Start of MATERIAL TO PROCESS

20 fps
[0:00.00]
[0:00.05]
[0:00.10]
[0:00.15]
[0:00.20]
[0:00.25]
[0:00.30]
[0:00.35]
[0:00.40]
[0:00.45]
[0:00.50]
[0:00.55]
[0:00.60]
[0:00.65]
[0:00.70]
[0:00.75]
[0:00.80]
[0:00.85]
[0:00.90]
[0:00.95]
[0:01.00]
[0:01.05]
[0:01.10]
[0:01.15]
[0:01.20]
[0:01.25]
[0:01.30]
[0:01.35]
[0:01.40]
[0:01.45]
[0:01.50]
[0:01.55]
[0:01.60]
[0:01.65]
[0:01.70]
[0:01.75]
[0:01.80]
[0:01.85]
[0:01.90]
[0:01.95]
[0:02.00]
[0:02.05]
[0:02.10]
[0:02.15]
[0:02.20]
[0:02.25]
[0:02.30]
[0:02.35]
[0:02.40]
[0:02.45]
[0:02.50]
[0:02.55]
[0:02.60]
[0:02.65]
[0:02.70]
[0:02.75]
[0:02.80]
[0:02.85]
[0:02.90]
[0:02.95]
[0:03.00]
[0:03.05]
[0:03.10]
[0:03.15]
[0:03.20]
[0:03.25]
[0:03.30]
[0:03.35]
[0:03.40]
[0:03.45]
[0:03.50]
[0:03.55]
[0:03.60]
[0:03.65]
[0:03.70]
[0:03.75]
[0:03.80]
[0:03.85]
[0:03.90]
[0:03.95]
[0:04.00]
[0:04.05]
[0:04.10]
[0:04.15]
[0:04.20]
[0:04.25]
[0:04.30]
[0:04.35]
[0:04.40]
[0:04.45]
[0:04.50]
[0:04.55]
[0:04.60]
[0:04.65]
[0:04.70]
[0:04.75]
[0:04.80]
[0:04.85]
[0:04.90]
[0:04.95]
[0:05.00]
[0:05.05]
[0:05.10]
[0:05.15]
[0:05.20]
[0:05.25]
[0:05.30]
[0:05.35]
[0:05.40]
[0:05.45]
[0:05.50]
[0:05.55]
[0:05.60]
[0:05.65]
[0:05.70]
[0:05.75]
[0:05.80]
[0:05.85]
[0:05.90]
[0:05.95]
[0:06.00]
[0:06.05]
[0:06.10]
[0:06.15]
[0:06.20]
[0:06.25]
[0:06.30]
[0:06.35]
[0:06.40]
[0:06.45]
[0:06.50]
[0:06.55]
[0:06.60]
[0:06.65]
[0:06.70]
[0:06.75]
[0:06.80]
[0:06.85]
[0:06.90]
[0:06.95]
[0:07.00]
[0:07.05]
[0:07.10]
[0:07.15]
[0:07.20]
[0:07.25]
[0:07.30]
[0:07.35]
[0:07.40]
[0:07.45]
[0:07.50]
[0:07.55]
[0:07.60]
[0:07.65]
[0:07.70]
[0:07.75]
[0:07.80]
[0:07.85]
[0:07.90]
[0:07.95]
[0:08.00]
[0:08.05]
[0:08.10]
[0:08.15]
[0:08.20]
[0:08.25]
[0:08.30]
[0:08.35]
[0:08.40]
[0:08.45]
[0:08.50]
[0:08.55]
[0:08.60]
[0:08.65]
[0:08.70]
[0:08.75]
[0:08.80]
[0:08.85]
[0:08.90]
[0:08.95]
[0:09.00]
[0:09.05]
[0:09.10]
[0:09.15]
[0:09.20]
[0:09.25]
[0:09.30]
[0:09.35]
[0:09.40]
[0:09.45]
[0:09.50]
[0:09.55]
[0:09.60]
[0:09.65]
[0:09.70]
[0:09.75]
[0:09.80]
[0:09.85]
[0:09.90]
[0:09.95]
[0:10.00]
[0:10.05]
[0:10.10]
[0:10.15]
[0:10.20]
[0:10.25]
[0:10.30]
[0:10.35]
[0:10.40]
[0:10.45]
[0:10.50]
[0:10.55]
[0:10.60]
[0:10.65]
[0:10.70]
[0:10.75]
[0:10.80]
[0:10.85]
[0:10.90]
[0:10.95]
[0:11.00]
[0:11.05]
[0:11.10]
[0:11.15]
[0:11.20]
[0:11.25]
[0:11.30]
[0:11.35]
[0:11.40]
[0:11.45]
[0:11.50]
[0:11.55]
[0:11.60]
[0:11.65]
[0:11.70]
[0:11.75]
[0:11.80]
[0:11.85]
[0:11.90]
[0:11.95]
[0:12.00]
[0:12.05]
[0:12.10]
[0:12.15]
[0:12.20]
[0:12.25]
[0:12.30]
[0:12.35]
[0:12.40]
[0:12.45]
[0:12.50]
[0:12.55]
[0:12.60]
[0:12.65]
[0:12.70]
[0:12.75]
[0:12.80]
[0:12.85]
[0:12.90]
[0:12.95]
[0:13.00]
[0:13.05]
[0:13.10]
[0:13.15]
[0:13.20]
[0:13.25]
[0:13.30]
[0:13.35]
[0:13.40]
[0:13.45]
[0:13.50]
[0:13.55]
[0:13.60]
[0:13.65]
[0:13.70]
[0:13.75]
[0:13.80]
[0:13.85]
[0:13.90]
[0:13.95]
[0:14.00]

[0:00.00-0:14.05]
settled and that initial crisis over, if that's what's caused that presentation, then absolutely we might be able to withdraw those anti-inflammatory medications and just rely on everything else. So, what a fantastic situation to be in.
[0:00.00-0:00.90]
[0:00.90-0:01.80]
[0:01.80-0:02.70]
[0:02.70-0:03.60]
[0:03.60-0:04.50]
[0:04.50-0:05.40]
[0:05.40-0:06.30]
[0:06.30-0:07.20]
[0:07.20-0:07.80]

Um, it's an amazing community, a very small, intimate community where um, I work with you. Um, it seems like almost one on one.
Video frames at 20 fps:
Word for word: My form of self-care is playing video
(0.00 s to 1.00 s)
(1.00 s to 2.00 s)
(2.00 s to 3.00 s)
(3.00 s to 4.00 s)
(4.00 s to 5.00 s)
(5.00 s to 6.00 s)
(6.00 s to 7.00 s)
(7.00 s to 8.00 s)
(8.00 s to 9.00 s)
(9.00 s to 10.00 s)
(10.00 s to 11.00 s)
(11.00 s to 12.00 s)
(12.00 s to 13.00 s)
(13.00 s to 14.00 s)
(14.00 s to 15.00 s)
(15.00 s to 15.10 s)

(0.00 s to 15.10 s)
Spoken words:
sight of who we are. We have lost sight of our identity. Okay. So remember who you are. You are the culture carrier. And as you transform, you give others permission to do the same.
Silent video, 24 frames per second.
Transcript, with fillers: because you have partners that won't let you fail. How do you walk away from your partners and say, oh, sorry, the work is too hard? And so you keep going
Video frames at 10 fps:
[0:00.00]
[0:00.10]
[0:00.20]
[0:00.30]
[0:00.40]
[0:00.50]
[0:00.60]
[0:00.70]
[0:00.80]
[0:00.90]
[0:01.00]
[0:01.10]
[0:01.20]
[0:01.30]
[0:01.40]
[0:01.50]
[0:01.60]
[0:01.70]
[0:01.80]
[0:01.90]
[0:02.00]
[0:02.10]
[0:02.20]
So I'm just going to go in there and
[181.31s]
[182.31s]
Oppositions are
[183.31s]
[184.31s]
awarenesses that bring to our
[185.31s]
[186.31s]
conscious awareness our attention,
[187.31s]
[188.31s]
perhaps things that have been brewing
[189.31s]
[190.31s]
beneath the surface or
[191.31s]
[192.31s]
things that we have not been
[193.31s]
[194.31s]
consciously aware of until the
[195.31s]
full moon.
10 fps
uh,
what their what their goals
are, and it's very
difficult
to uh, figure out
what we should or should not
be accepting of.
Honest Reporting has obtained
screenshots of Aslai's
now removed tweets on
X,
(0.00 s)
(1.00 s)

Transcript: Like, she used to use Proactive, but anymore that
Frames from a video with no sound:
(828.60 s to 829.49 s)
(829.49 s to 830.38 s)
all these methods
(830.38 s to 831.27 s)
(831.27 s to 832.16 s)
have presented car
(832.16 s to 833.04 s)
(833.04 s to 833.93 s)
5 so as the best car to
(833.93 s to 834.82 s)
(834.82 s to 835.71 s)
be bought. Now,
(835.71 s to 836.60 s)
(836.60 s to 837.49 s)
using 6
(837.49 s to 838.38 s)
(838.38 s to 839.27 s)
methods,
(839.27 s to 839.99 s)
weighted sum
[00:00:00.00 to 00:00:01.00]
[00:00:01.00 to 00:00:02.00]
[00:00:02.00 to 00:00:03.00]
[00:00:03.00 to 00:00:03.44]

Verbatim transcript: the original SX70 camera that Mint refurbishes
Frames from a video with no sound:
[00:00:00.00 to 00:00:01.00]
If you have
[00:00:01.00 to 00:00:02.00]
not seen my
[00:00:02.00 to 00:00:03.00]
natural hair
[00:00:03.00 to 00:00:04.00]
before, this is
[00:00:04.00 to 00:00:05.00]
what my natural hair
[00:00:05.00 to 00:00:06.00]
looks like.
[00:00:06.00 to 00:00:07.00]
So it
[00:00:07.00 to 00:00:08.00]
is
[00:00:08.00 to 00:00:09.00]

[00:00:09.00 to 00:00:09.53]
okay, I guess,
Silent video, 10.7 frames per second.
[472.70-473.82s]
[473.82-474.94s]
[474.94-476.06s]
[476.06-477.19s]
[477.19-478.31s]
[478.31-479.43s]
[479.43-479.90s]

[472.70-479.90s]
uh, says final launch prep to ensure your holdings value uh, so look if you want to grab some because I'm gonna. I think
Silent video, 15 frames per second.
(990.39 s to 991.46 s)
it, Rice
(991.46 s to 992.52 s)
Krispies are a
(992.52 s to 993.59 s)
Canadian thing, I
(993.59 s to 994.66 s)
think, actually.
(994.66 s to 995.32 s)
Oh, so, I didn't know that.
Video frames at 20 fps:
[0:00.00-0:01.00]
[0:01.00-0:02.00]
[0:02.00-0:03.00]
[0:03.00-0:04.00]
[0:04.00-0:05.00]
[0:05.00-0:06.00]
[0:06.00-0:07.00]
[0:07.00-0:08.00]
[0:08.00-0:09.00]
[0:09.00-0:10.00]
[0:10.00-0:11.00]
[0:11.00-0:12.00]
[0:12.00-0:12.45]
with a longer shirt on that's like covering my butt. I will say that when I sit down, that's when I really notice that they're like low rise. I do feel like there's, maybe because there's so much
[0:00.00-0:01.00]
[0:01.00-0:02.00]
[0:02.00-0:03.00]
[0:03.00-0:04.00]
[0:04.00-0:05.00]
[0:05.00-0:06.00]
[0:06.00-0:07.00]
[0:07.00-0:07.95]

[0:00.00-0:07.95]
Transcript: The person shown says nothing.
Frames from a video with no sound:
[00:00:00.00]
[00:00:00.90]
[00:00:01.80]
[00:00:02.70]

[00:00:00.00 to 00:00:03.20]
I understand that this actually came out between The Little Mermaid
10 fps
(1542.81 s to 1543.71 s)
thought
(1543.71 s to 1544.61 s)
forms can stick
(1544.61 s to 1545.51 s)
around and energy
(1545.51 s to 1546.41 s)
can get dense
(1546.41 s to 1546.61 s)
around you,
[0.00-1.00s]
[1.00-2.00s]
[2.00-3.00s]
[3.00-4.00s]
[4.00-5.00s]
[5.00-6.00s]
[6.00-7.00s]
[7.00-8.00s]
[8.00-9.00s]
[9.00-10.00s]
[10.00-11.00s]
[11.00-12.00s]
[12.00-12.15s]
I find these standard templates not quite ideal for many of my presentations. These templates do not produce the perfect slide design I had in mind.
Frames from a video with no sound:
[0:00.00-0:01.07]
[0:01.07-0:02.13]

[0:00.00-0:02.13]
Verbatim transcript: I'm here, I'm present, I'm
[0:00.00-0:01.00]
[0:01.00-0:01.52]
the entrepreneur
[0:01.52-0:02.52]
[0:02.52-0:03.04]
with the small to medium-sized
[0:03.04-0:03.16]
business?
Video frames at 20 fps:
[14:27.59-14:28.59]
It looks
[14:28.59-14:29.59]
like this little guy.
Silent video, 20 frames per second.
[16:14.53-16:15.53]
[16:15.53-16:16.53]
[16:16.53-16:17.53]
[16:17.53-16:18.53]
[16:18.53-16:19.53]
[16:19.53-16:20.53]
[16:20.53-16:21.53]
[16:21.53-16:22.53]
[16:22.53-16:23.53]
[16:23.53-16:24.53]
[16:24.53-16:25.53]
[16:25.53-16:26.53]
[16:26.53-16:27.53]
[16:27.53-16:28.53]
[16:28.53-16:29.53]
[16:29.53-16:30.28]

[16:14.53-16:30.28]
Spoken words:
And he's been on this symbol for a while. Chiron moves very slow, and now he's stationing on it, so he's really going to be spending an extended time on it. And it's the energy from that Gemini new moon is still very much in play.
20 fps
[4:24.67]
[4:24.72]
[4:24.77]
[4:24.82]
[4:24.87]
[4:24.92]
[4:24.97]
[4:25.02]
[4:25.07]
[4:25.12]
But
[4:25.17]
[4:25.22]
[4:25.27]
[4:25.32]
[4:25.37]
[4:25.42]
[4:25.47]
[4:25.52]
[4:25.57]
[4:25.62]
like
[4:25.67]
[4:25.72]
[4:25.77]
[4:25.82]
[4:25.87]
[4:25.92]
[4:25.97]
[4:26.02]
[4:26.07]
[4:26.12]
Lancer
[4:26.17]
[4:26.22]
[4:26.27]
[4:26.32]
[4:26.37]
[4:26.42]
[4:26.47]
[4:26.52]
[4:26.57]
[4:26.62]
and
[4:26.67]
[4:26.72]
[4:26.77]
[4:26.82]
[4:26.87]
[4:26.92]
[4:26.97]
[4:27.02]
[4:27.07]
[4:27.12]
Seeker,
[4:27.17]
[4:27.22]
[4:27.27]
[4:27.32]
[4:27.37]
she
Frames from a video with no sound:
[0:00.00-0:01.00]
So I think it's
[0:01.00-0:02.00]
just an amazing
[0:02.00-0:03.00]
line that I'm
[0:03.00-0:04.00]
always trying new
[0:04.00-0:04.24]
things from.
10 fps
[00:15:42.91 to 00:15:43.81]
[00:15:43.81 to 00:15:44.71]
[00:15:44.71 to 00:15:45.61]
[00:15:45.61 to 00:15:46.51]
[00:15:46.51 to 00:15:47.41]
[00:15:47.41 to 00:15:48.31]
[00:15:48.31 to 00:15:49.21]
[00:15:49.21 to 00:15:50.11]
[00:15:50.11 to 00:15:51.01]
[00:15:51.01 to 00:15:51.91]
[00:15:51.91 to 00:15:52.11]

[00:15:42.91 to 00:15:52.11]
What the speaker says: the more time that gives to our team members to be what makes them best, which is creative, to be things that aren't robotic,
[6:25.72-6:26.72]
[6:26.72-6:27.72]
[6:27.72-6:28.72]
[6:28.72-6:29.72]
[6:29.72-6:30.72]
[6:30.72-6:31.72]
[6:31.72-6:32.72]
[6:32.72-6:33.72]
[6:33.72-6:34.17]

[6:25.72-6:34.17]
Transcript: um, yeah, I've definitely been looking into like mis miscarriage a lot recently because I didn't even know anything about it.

End of MATERIAL TO PROCESS

#### WORK ORDER:
The lines to copy are those in the listing that contain the word "Silent".

#### ANSWER SECTION:
Silent video, 24 frames per second.
Silent video, 10.7 frames per second.
Silent video, 15 frames per second.
Silent video, 20 frames per second.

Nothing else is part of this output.